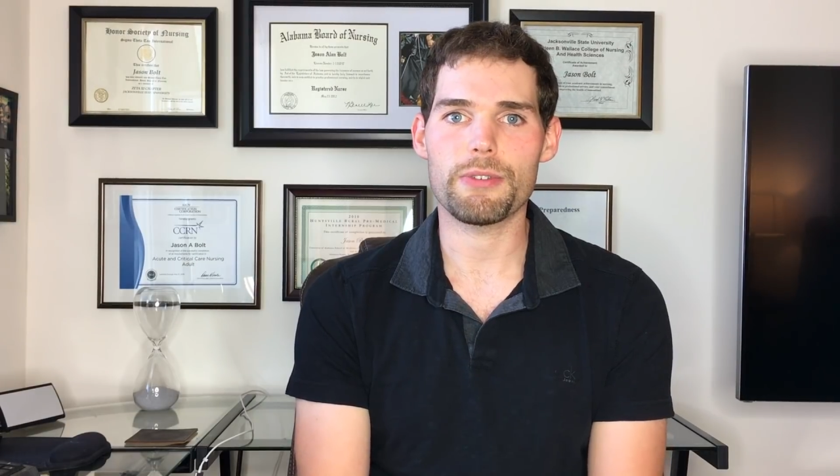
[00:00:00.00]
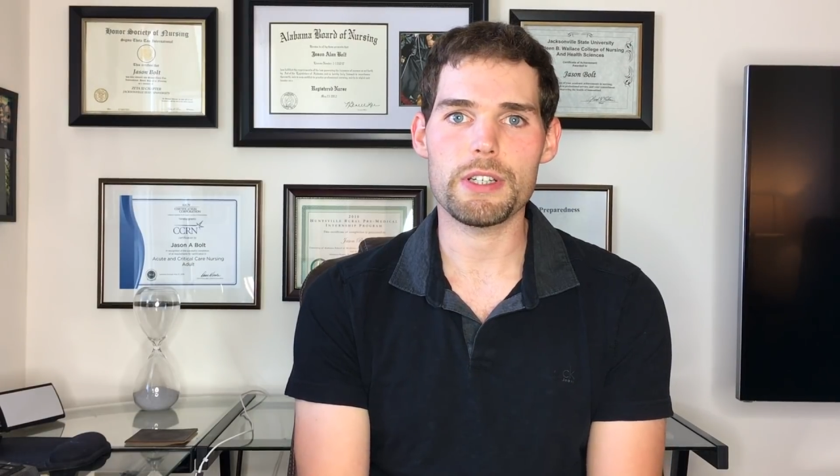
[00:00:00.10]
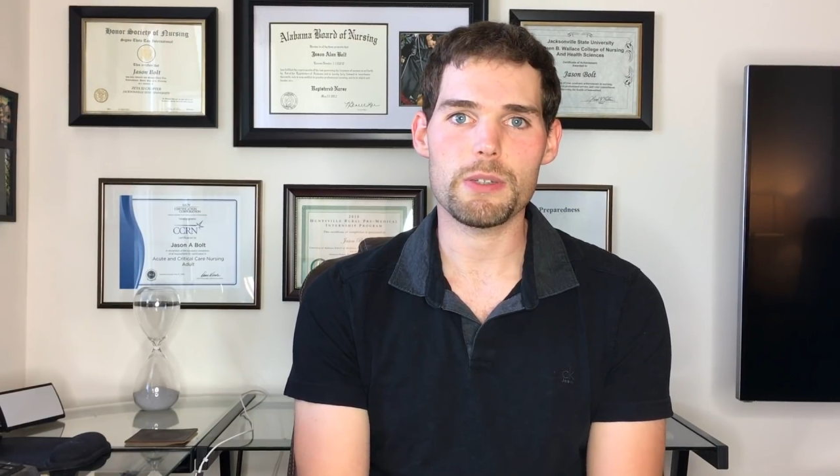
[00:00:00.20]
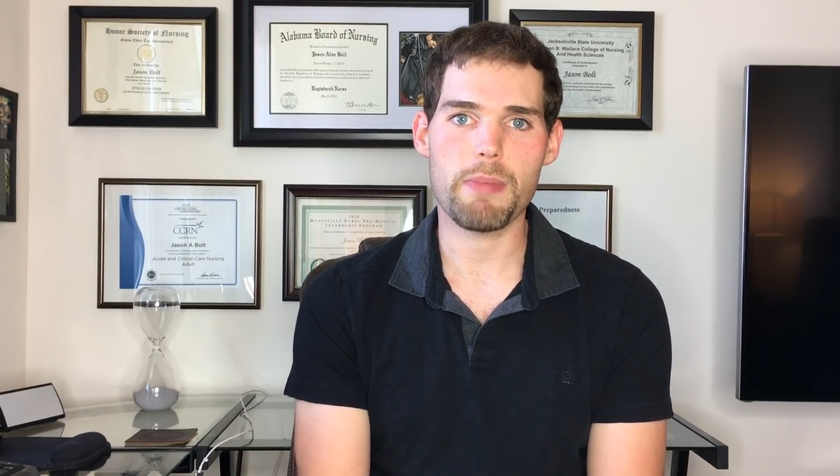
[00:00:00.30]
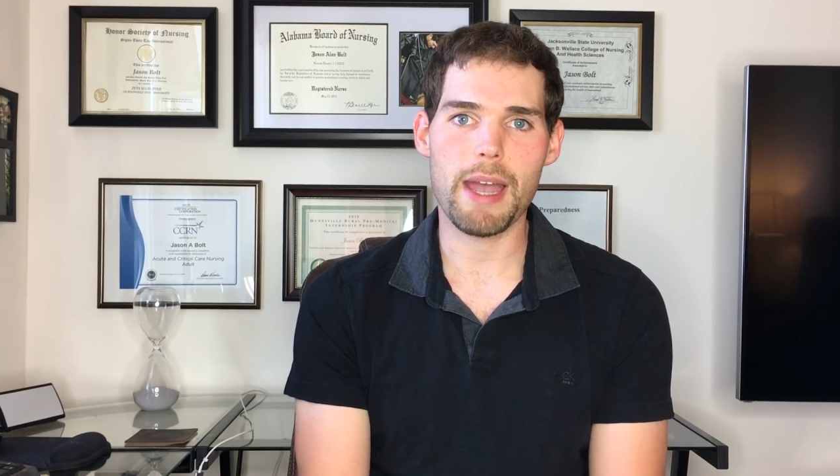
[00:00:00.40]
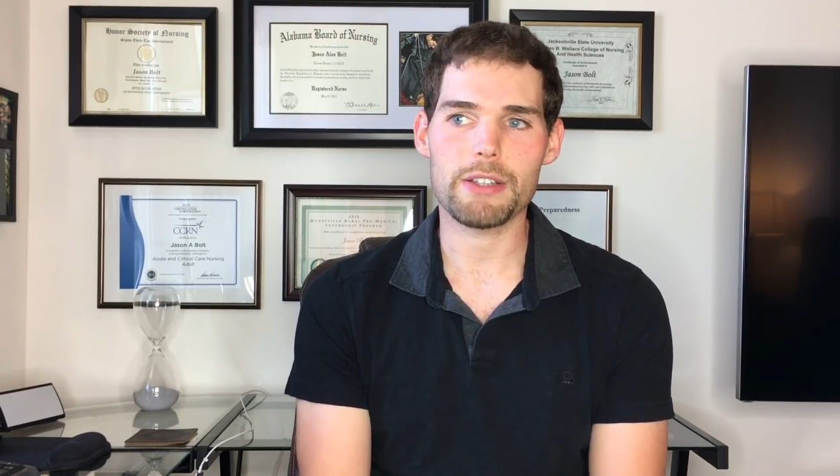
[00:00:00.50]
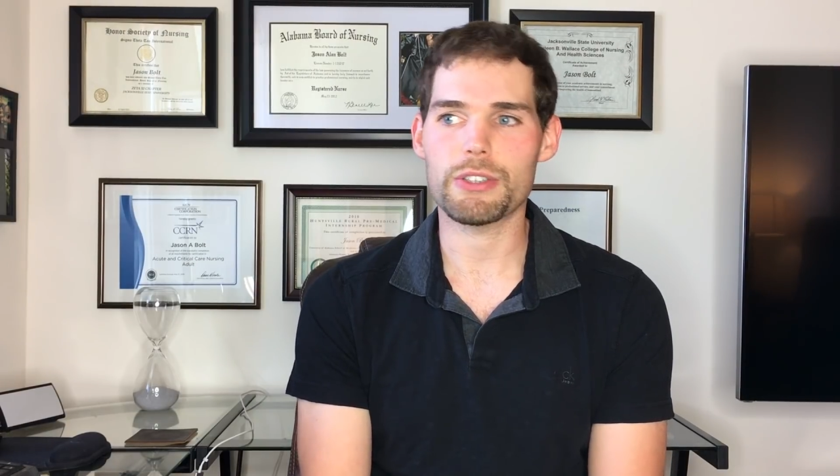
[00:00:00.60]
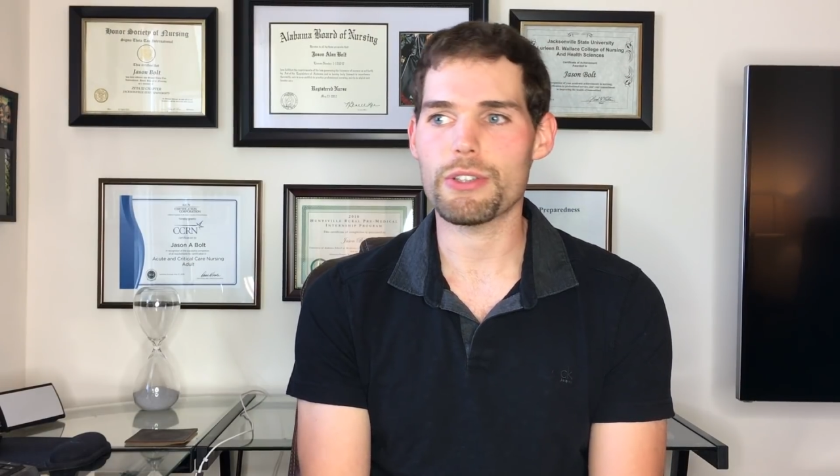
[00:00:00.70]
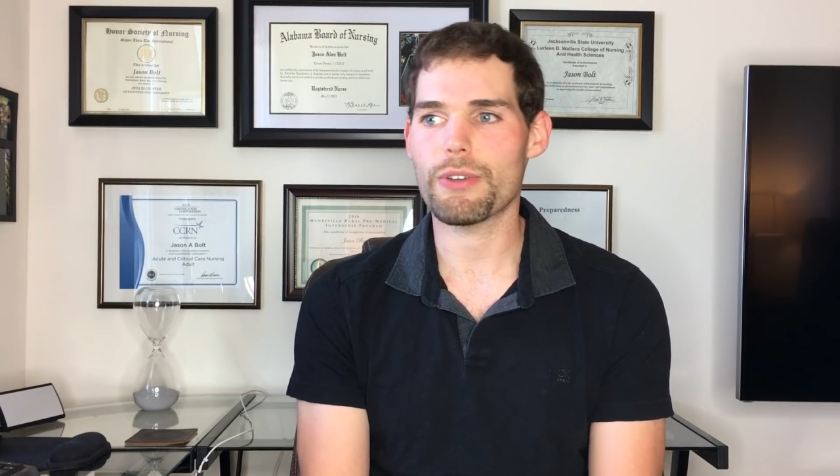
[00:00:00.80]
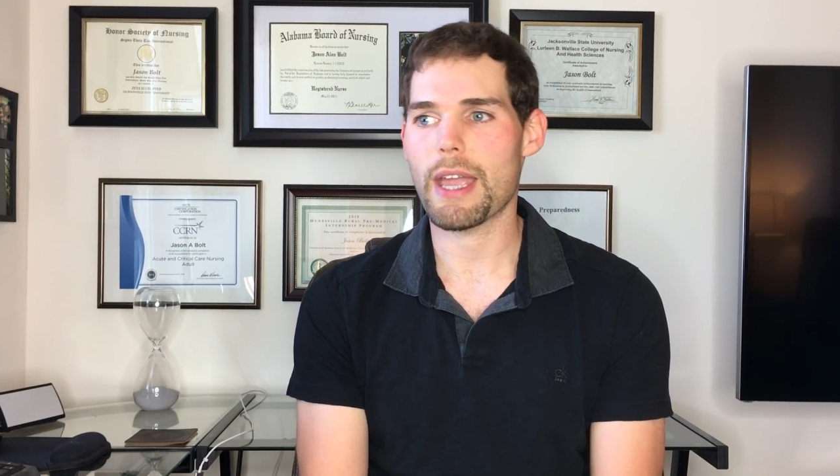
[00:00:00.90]
reach a MAC,
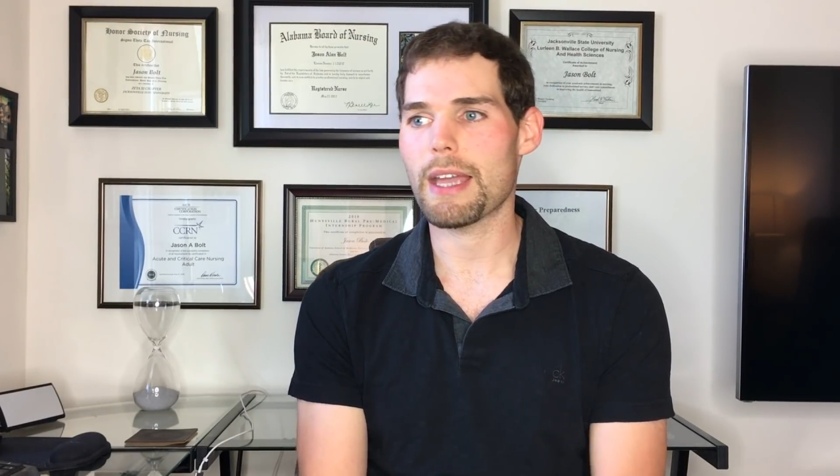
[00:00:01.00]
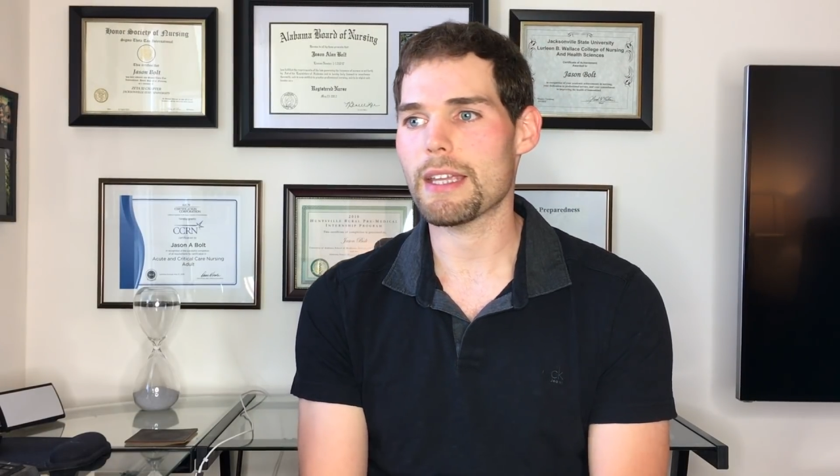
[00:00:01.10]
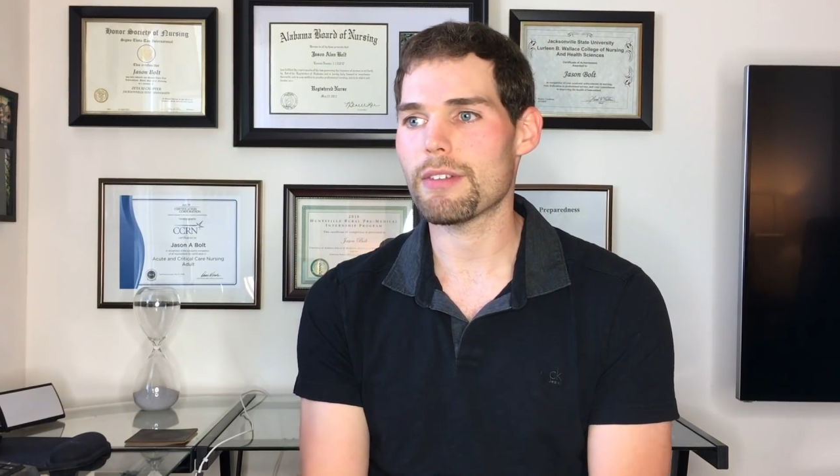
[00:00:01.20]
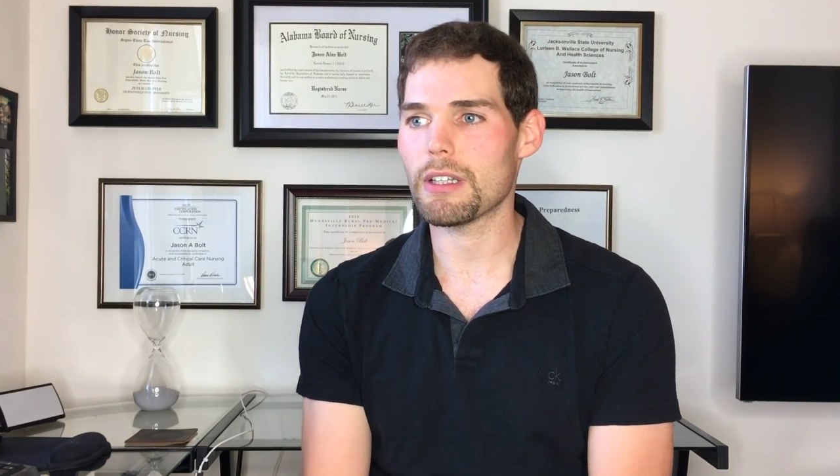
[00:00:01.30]
so you can't give it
·····
Exercise requirements: Each entry must be retyped word for word, with every image omitted.

Output for this exercise:
[00:00:00.00]
[00:00:00.10]
[00:00:00.20]
[00:00:00.30]
[00:00:00.40]
[00:00:00.50]
[00:00:00.60]
[00:00:00.70]
[00:00:00.80]
[00:00:00.90]
reach a MAC,
[00:00:01.00]
[00:00:01.10]
[00:00:01.20]
[00:00:01.30]
so you can't give it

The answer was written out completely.